10.3. Prior Knowledge Support

The Tetrad implementation supports:

  • Required edges

  • Forbidden edges

  • Temporal tiers and ordering restrictions

These constraints are used while searching for the causal ordering.


10.4. Strengths

  • Recovers a fully directed causal graph.

  • More numerically stable than ICA-LiNGAM.

  • Does not require conditional independence tests.

  • Works well in moderately high dimensions.

  • Deterministic ordering search.


10.5. Limitations

  • Requires linearity.

  • Requires strong enough non-Gaussianity to detect asymmetries.

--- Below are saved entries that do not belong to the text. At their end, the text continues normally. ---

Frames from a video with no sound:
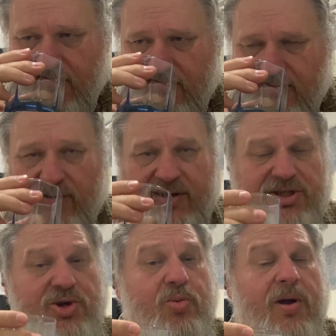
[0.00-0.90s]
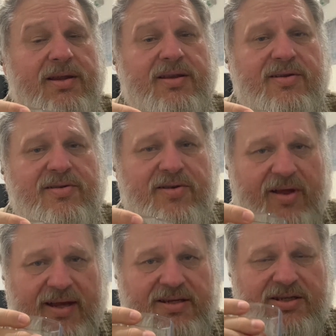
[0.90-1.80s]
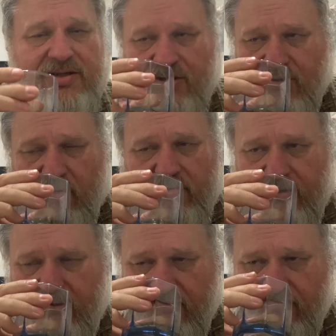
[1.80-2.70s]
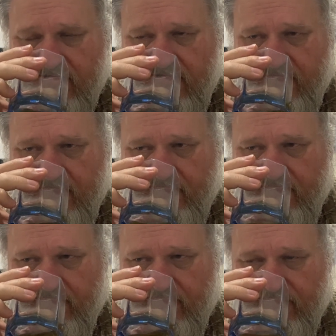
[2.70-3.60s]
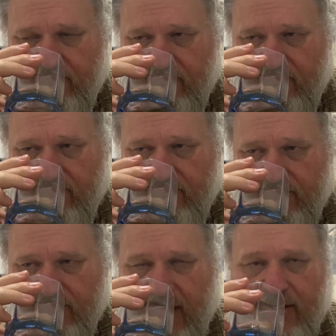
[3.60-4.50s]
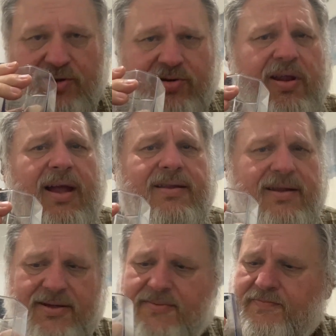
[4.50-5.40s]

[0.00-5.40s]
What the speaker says: So it's quite nice on the nose. I do like that.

  • Not suitable when the true structure contains latent variables.

  • Performance degrades if noise terms are nearly Gaussian.

  • Computational cost grows with the number of variables.


10.6. Key Parameters in Tetrad

Parameter (camelCase)

Meaning

useBootstrap

Whether to compute bootstrap DAG estimates.

numBootstrapSamples

Number of bootstrap samples.

knowledge

Background knowledge such as required/forbidden edges or tiers.

verbose

Print detailed logs during ordering and regression.


10.7. Reference

  • Shimizu, S., Hoyer, P. O., Hyvärinen, A., & Kerminen, A. (2011).
    DirectLiNGAM: A direct method for learning a linear non-Gaussian structural equation model.
    Journal of Machine Learning Research, 12: 1225–1248.

10.7.1. Python implementation by the authors

A maintained Python package containing DirectLiNGAM and related methods:
https://github.com/cdt15/lingam


10.8. Summary

DirectLiNGAM is a non-Gaussian, moment-based method that identifies a causal ordering directly from asymmetries in regression residuals. It is stable, ICA-free, and ideal for linear models with independent non-Gaussian errors.